Who doesn’t enjoy ritual and routine? I find that without some kind of rhythm to my day, it can become chaotic and frustrating. That’s not to say I don’t have these kinds of days, because I do. But I prefer routine and my rituals within the day to smooth the path ahead.
When my three children were small, I found some kind of routine around eating and sleeping helped them and us as parents, and to a degree still does as they become young adults. Having a regular wake up time, bedtime and schedule to your day is great and I love the order of it.
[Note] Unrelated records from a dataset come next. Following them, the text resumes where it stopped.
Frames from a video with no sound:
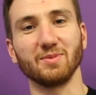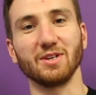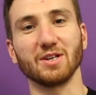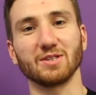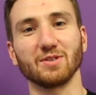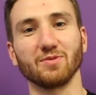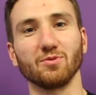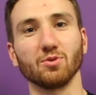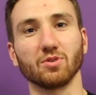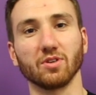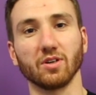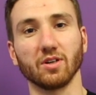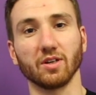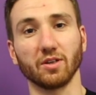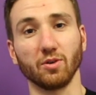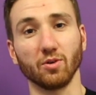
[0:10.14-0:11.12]
Меня зовут
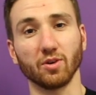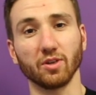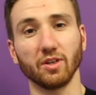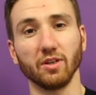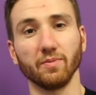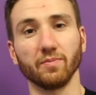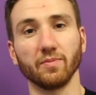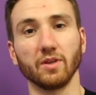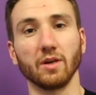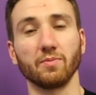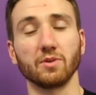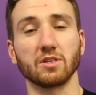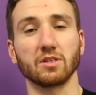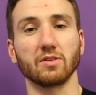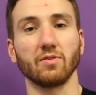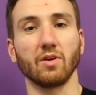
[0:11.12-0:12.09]
а, Георгий. Я
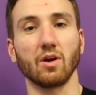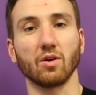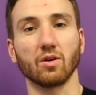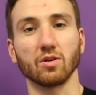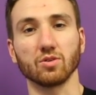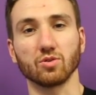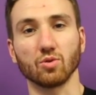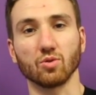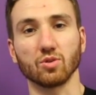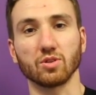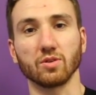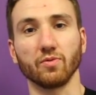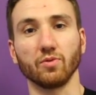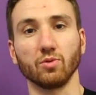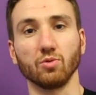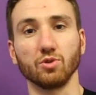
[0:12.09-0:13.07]
представляю
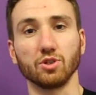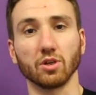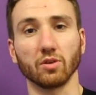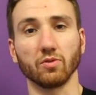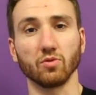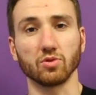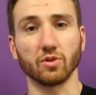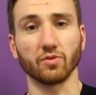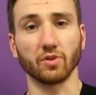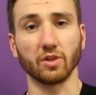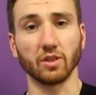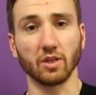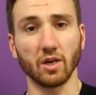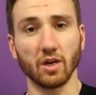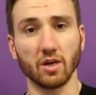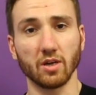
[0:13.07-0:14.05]
консорциум ведущих вузов
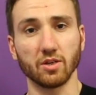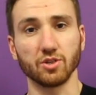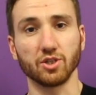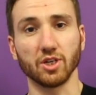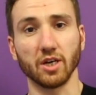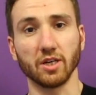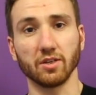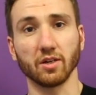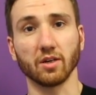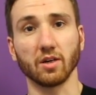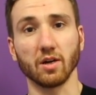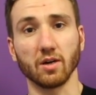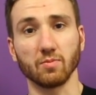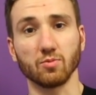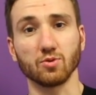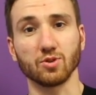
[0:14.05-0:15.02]
Китая China
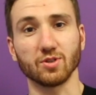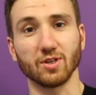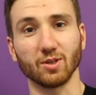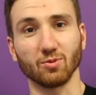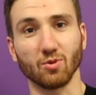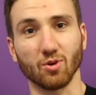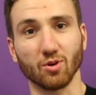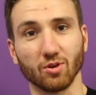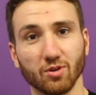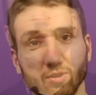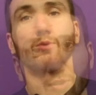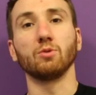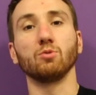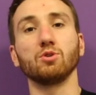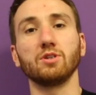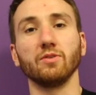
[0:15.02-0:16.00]
Campus Network. В
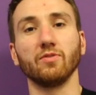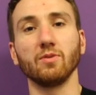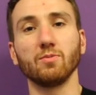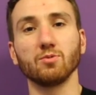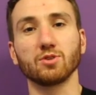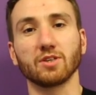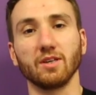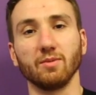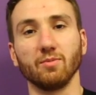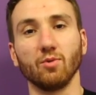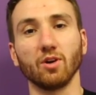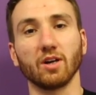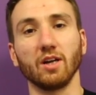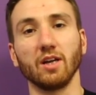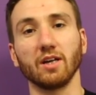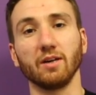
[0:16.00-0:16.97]
предыдущем выпуске
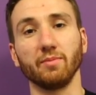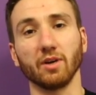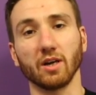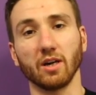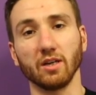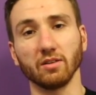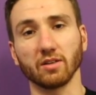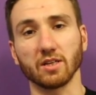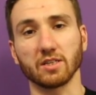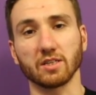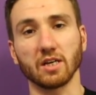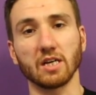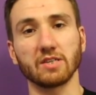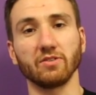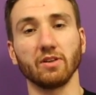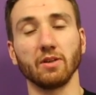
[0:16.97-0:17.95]
мой коллега Михаил
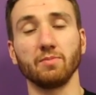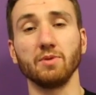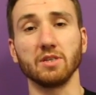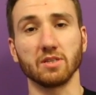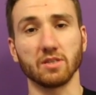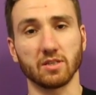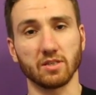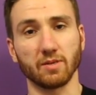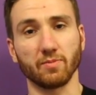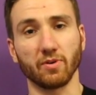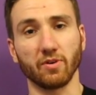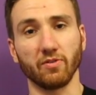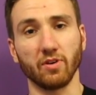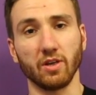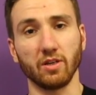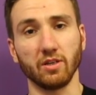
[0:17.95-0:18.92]
рассказывал о
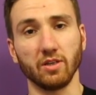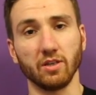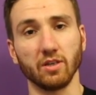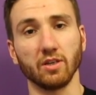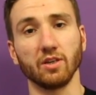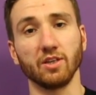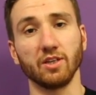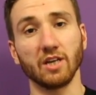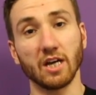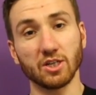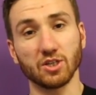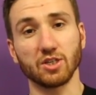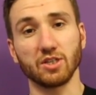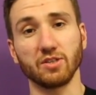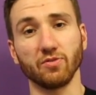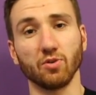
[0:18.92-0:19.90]
бизнес-направлении. Я
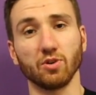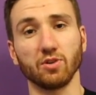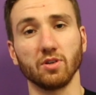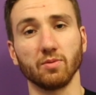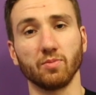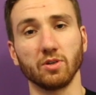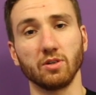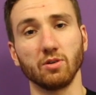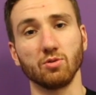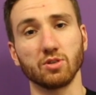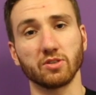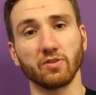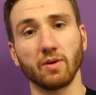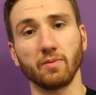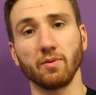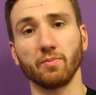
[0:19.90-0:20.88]
же сегодня поделюсь
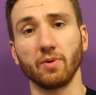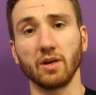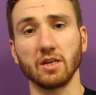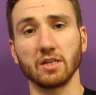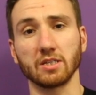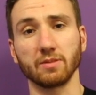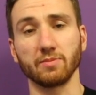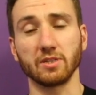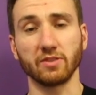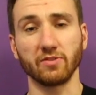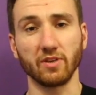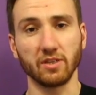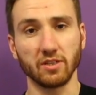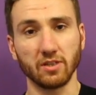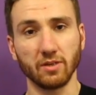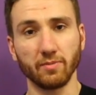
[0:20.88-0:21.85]
с вами полезными
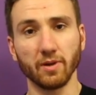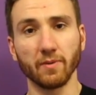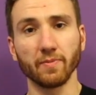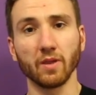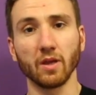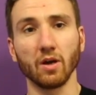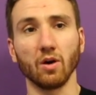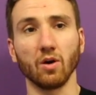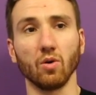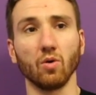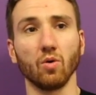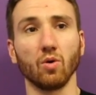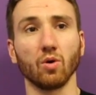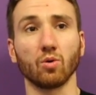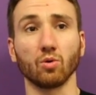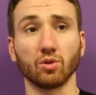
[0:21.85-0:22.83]
сведениями
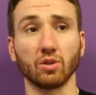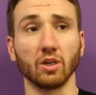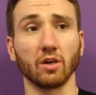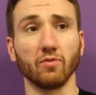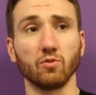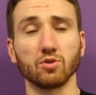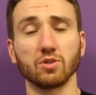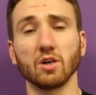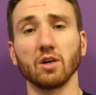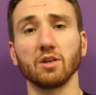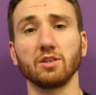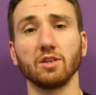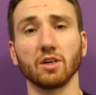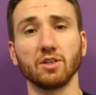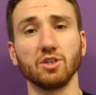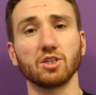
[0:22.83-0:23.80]
о крутых вузах
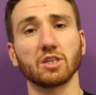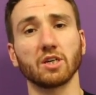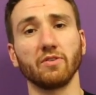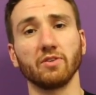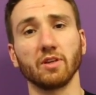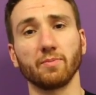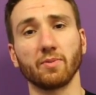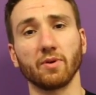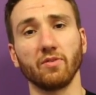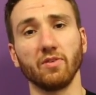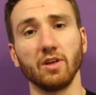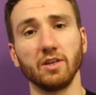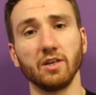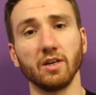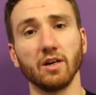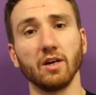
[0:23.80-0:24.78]
технического
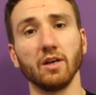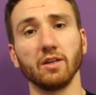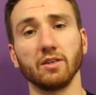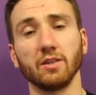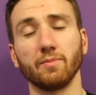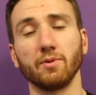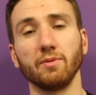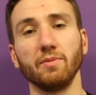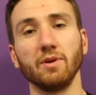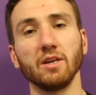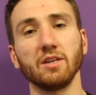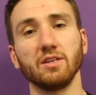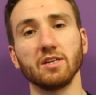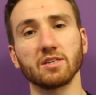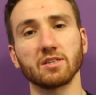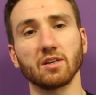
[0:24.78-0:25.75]
направления на
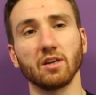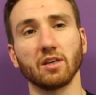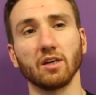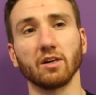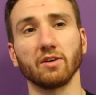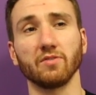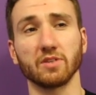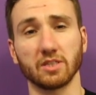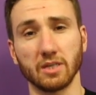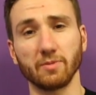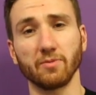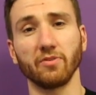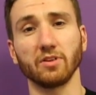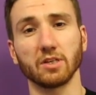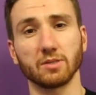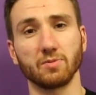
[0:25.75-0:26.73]
примере нескольких
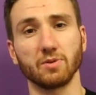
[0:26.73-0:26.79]
востребованных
However, it’s not just having routine that I have found helps me focus my day and become more productive and effective.
I have found the surprising power of rituals in my life to help calm anxieties and help me focus on a particular task. I use my ritual each time I feel overwhelmed, if I have a big presentation to deliver, or a training or teaching session to do. For me, it’s taking a deep breath, closing my eyes and saying a prayer to the Lord to help guide me, help others get the most out of what I’m doing, and allow me to feel His presence in what I’m doing to give me confidence and strength. I end my ritual with the Lord’s prayer and a simple ‘thank you Lord’. It works every time, I feel more confident, my heart isn’t pounding, and I feel so empowered by my faith.
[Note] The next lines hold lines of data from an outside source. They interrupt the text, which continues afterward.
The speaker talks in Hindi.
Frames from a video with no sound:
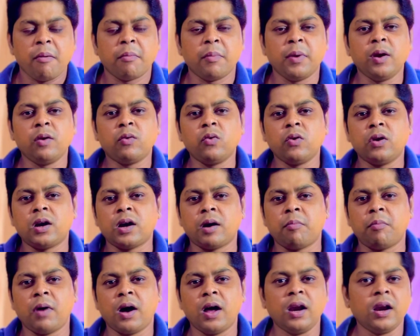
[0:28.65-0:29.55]
बिल्कुल
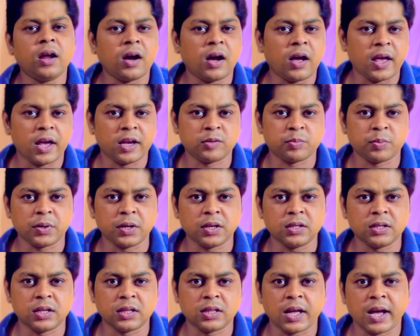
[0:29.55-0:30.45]
कमाल का
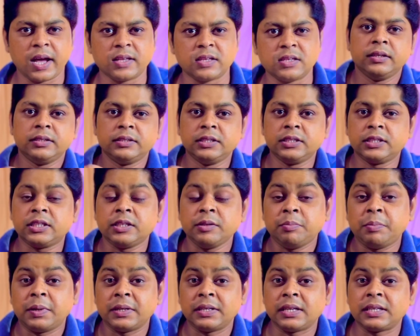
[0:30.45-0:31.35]
एक्सपीरियंस देता है जिसकी
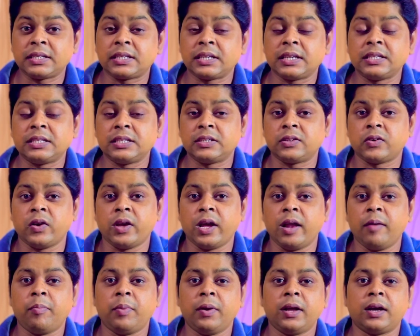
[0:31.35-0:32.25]
वजह से जिसको
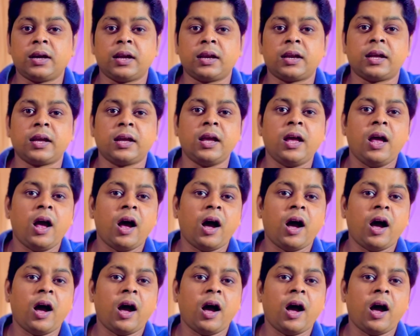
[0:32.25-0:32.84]
हेल्प लेकर के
I read an interesting article recently about the power of rituals. Rituals are defined by psychologists as a predefined sequence of symbolic actions often characterized by formality and repetition that lacks direct instrumental purpose. There are three elements to any ritual: behaviours happen one after the other (such as my taking a deep breath, closing my eyes, saying a prayer), behaviours have symbolic meaning (my belief in God and His power to guide me), and behaviours generally have no obvious useful purpose (other than to strengthen me as a person). Many people form rituals based on their own values, so as a Christian with Christian values, I use prayer as part of my ritual. I find it calms me and helps me feel less anxious. Others may draw pictures or chant, dance or sing as part of their ritual.
In fact, studies show that rituals have an anxiety-reducing effect to the extent that those participants who perform some kind of ritual before giving a big speech or singing in front of an audience perform much better than those who do not have some kind of ritual beforehand. Measurement of their heart rates before and after concurred. It could be a simple, put your hands in together and say something meaningful together. Whatever works!
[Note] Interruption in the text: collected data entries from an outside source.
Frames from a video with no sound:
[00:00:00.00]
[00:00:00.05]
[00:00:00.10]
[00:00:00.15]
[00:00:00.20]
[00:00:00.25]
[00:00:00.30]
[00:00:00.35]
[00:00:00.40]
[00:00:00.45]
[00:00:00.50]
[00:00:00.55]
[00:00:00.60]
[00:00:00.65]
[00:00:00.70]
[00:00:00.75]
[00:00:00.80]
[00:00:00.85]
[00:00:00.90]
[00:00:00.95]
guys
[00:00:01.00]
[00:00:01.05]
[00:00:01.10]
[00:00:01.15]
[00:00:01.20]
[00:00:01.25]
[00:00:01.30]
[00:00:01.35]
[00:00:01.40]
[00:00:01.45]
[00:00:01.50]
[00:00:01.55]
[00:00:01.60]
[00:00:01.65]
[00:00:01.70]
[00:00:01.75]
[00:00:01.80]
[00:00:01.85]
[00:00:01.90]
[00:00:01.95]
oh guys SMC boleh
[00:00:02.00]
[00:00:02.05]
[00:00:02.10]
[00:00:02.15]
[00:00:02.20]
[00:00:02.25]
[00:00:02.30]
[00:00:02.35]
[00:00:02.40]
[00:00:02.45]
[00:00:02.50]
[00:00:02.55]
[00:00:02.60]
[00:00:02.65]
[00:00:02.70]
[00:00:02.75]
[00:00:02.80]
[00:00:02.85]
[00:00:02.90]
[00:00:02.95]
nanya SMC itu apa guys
Sportspeople also use pre-performance rituals that helps focus their nervous energy in such a way as to allow them to perform better at their sport and reduce nerves. Rafael Nadal, winner of 20 Grand Slam tennis men’s singles titles, reportedly has 19 or more rituals which he uses before and during his matches as a way of putting himself in the match by ordering his surroundings to match the order in his mind. Powerful stuff indeed!
So, rituals can be important. But as Christians, we are used ritual: every Sunday when we get up, go to church, stand up, sit down, sing hymns, say the Lord’s prayer, listen to a sermon. All these rituals form an important part of our lives and serve as a way of bringing us back to what is most important in our life, God.